What you are asked to do:
Only the text of the records below belongs in the answer, copied exactly, with pictures omitted.

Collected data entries
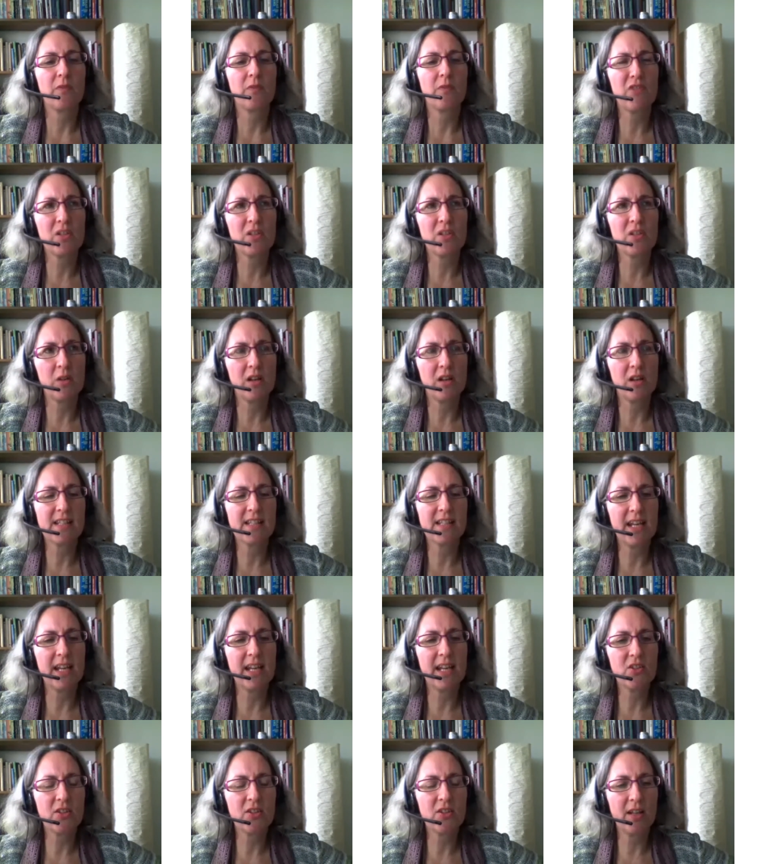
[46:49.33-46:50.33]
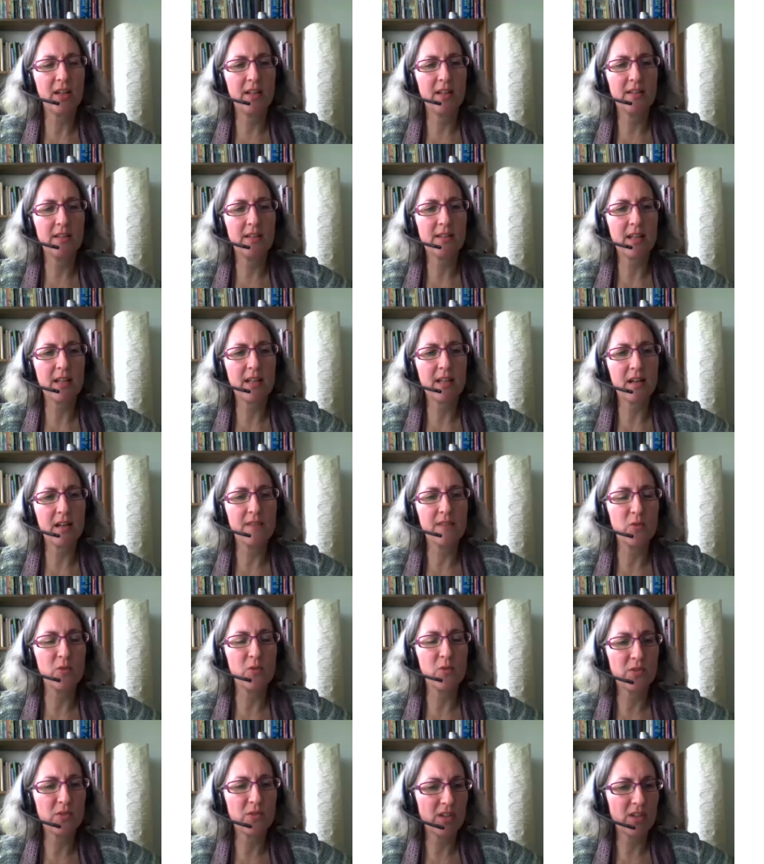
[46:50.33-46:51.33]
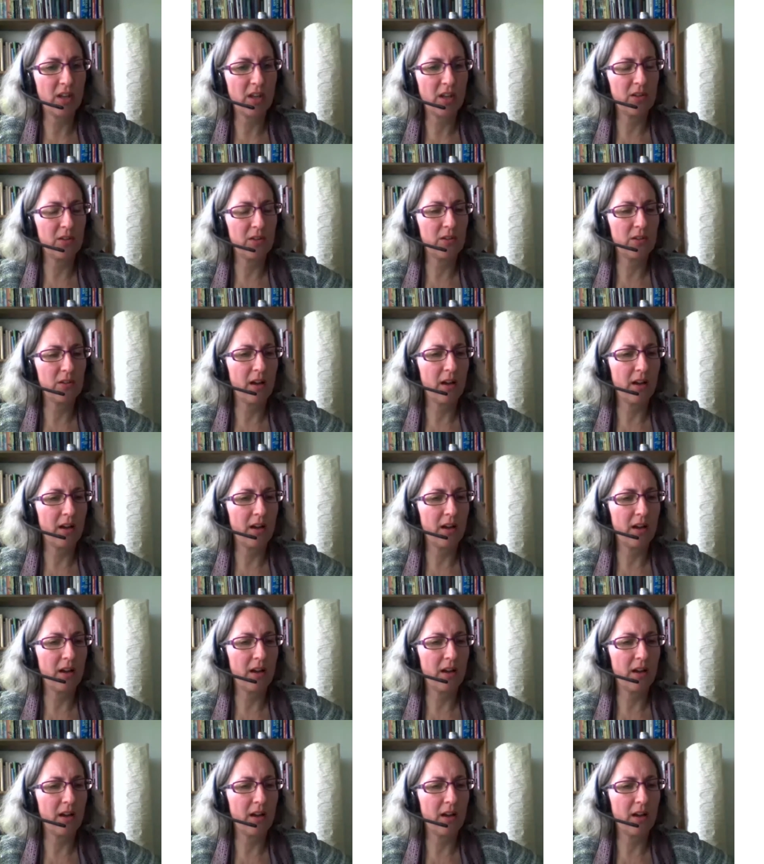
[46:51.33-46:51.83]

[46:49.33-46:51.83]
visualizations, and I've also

Task response:
[46:49.33-46:50.33]
[46:50.33-46:51.33]
[46:51.33-46:51.83]

[46:49.33-46:51.83]
visualizations, and I've also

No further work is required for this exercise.